▸ WHAT YOU ARE ASKED TO DO: Copy each record below exactly, please, and leave its pictures out.
─── INPUT DATA ───
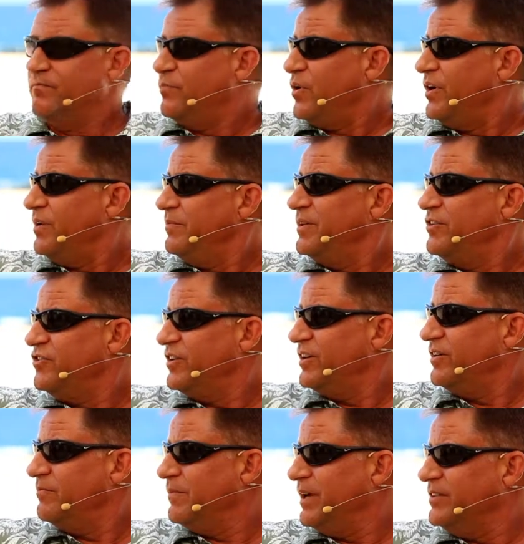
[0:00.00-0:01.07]
Barnabas
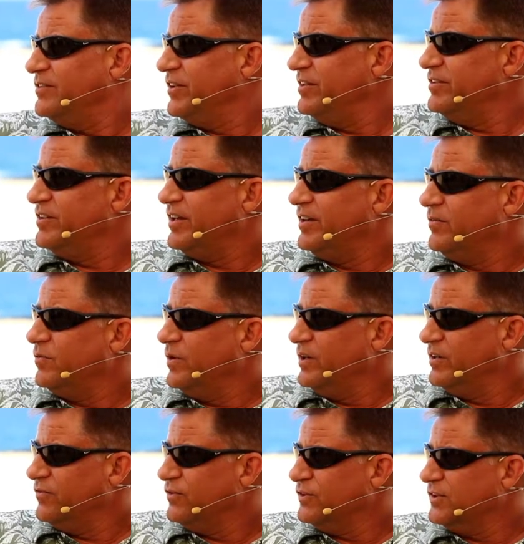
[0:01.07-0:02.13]
shared, my son said, a
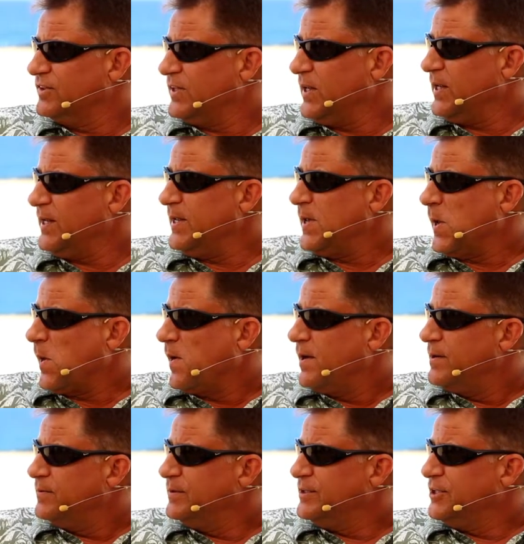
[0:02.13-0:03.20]
wonderful study
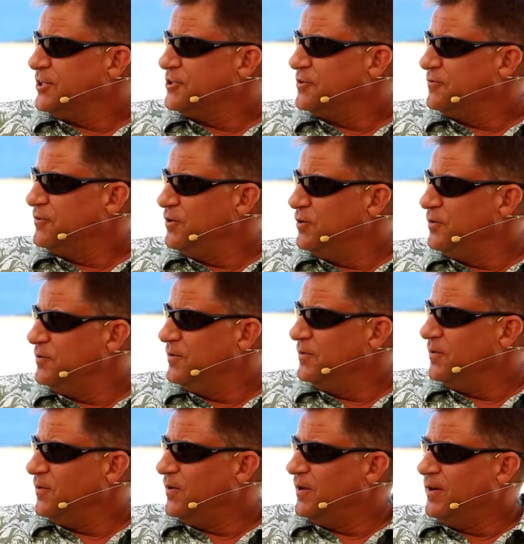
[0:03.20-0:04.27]
with just a few
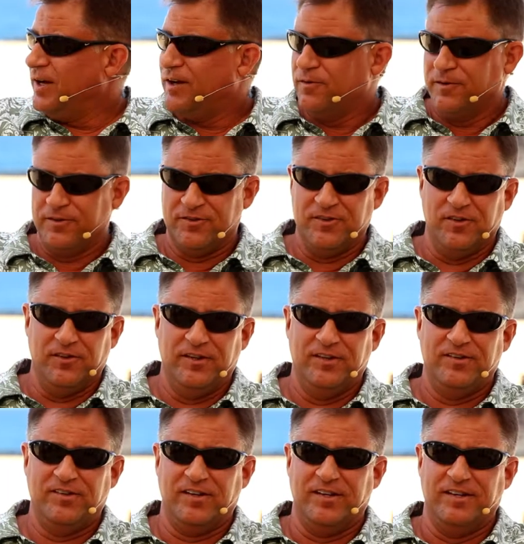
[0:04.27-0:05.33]
hours
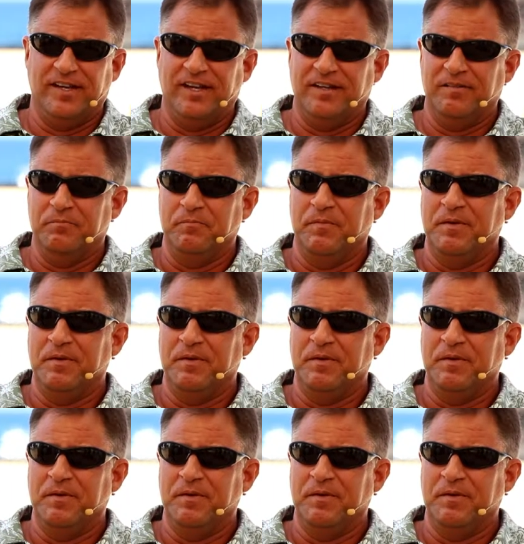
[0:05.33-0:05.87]
notice that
───
▸ RESPONSE:
[0:00.00-0:01.07]
Barnabas
[0:01.07-0:02.13]
shared, my son said, a
[0:02.13-0:03.20]
wonderful study
[0:03.20-0:04.27]
with just a few
[0:04.27-0:05.33]
hours
[0:05.33-0:05.87]
notice that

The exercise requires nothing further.